Once she attended the Future Builders Kickoff earlier this spring, Curiel knew the program suited her needs. With the people she met there, along with students from her school who she never previously spoke to, she stepped out of her comfort zone to connect with others.
“I started talking to the people who went to my school, which immediately made me feel better. Then I decided, ‘Okay, I'm going to try and talk to everybody else. Before that, I didn't really know how to talk to people at times,” she said.
Hosted through a partnership between the Clifton Strengths Institute, Lincoln Public Schools and Prosper Lincoln, the week-long program led her and 11 other high school students through the process of starting a business and learning about their individual strengths. Throughout the week, the students worked with mentors from the local business community. Curiel connected with Randy Hawthorne, executive director and publisher of Nonprofit Hub, whose words resonated with her as he showed her a new avenue of business.
“We visited Randy at The Foundry and he talked about this nonprofit idea. I hooked onto it. I didn't know this was an actual thing because I always thought every business had to be profitable and make money.

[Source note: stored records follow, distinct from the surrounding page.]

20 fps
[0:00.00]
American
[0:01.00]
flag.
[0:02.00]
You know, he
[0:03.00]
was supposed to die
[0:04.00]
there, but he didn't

I was interested and thought, ‘Maybe I'll talk to my own teammates about doing something similar,’” she said.
Curiel brought her idea to the other builders and together they built out an idea called Prekrate based around her own personal life experience. Prekrate assists underprivileged families with resources to help prepare their children for school with educational material. Curiel hoped the idea would help prevent situations similar to her own growing up.

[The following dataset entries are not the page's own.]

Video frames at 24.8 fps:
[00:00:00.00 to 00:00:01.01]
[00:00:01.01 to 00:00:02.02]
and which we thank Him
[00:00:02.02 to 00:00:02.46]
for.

“When I was growing up, I didn't have a lot of things to prepare myself with, especially in school. Going into kindergarten, I was completely unprepared. I didn't have workbooks or anything to help me out, so it was a big challenge,” she explained.
Hawthorne, who co-founded Nonprofit Hub, witnesses firsthand every day the interest students show in having direct impact through their work. He believes in showing how the nonprofit sector can be a viable career path and offer purpose and skills to further a career.

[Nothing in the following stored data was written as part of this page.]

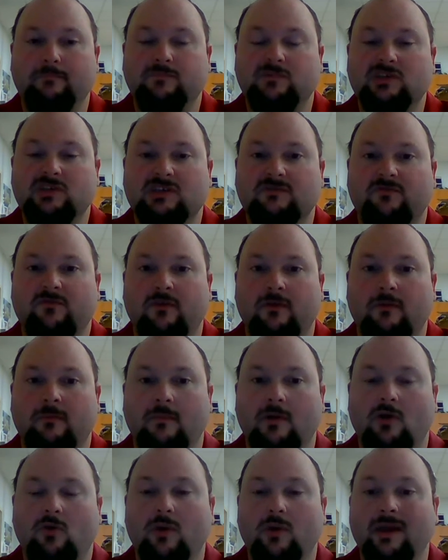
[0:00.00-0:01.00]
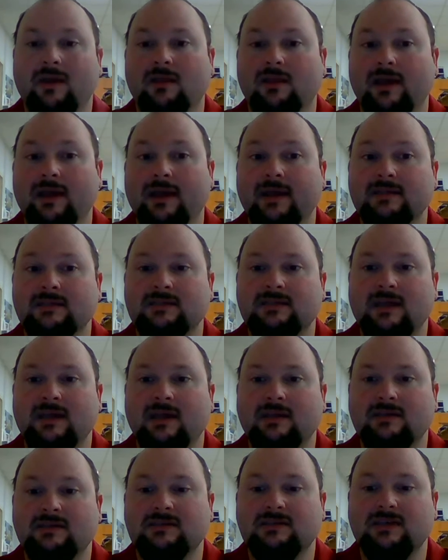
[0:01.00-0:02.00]
just from a quick glance
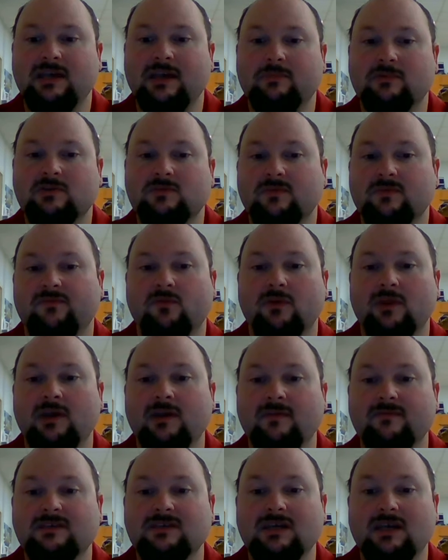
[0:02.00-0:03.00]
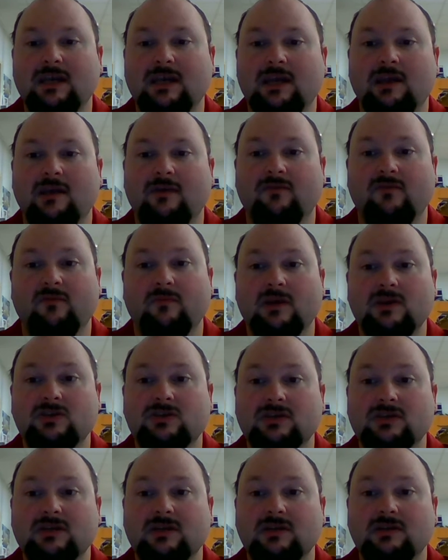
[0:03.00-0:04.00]
at the samples before they even see any
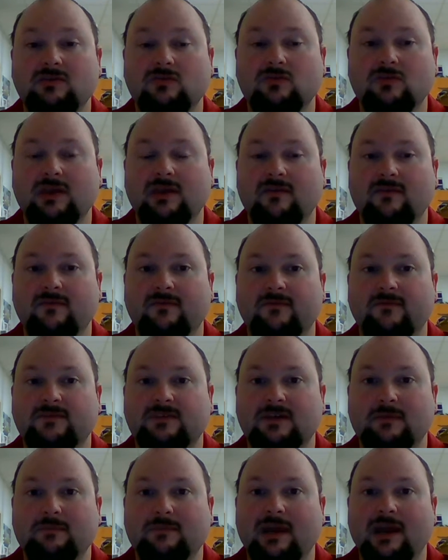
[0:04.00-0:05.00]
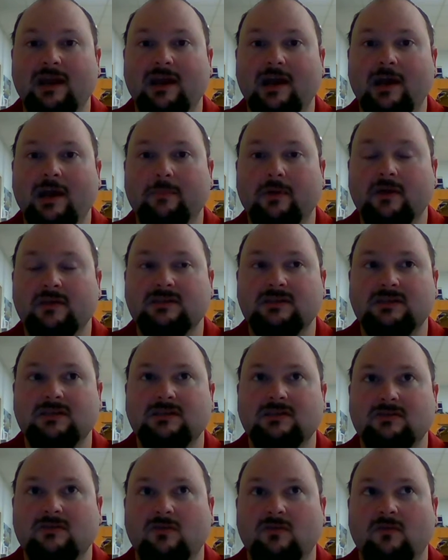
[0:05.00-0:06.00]
information to give some kind of
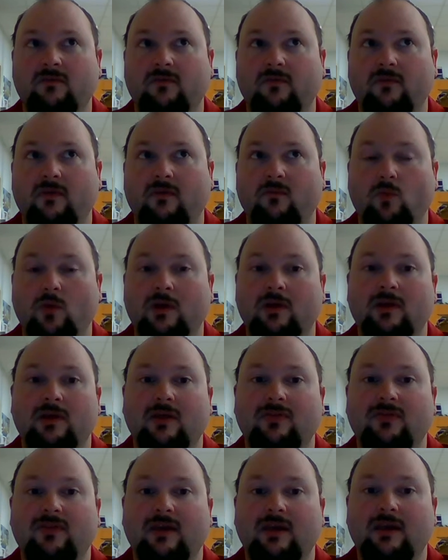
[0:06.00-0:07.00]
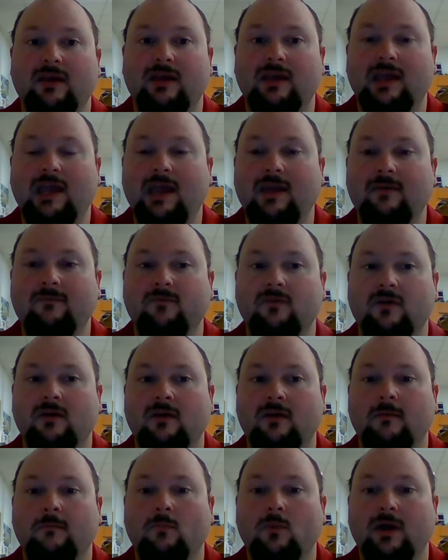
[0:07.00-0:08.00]
hypothesis of where they think it came
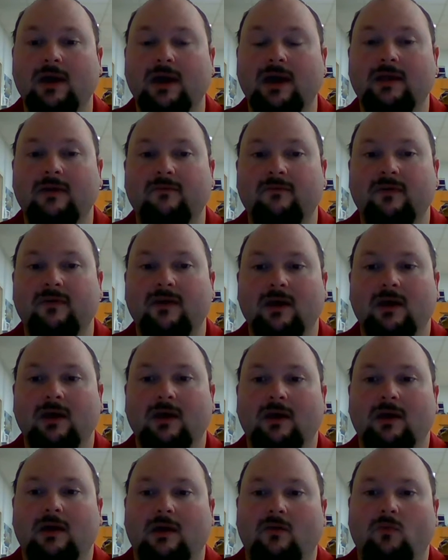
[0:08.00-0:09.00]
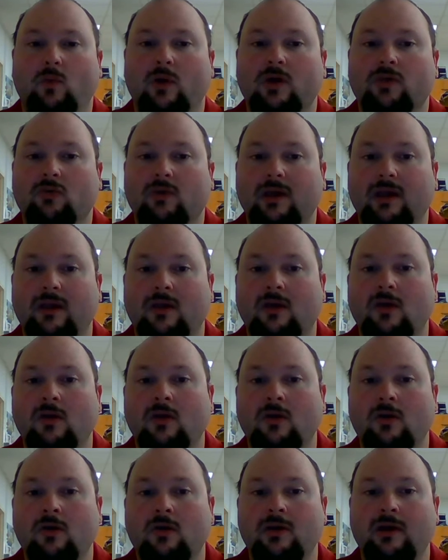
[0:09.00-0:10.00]
from, what kind of weathering
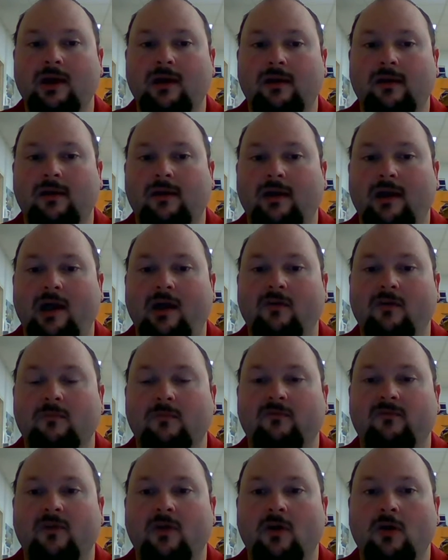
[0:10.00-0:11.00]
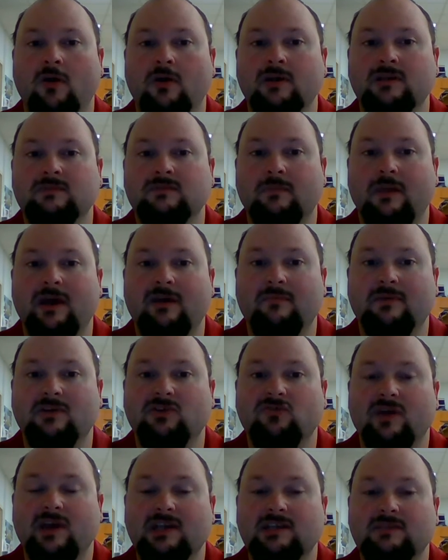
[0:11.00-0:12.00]
occurred, how far it might have been
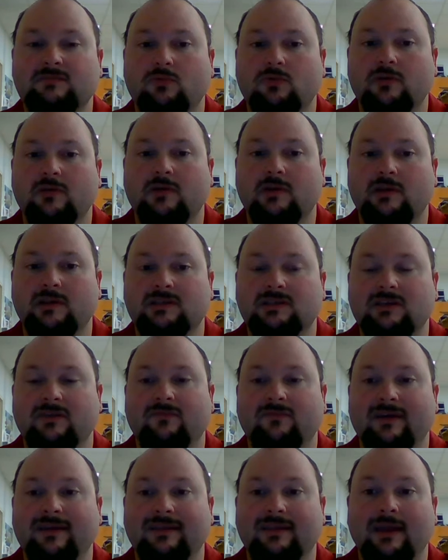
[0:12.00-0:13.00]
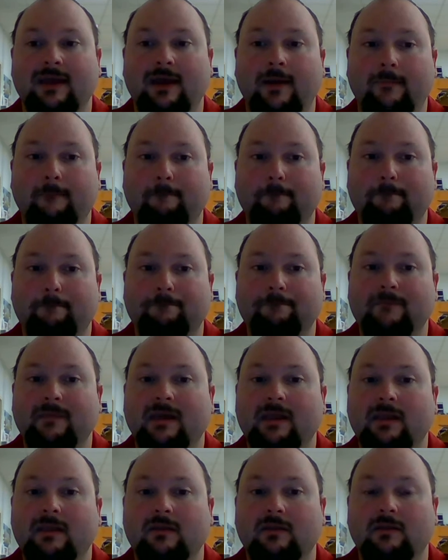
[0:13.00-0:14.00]
transported, and stuff like that. And
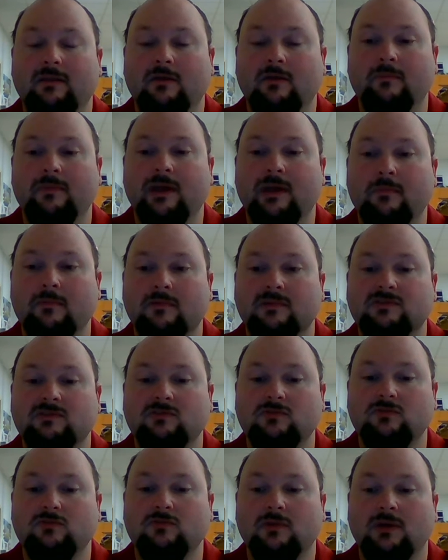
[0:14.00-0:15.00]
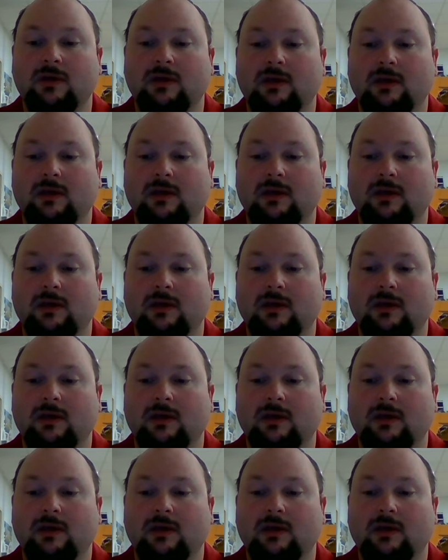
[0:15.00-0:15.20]
then they'll be able to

“As young people are making positive change in all industries, this is an exciting time for positive change in how nonprofits operate as leadership transitions transform the sector,” he explained.
As a mentor for the students, he witnessed Curiel, along with the 11 other students, evolve and grow over the week. Being a local business leader, he noted the importance of programs such as the Future Builders.
“I appreciate Vianka's journey story. Watching her grow from that to then even more just in the course of a few days, she really emerged as a leader of the group, which was astounding to witness. It's awesome when a program can have such an effect on someone,” said Hawthorne. “These students put themselves among an elite group who have raised their hand to learn and to build their social capital, which is so important.”
Curiel returns to high school looking to the future with a new outlook on herself and the world of business. Her high ambitions of someday working in the United Nations appear more attainable than ever.
“This whole entire program helped me out a lot. It made me see that I do have a voice and I can be very confident if I really want to be,” she said.
Sponsors of the program included: Accelerate Nebraska; Ameritas Life Insurance; Assurity Life Insurance; Bill Cintani; Don’t Panic Labs; Foundation for Lincoln Public Schools; Gallup; Lincoln Community Foundation; Lincoln Industries; Lincoln Partnership for Economic Development; Nelnet; Pixel Bakery; Prosper Lincoln; Spreetail; The Jim and Penny Krieger Family Foundation; and the University of Nebraska–Lincoln.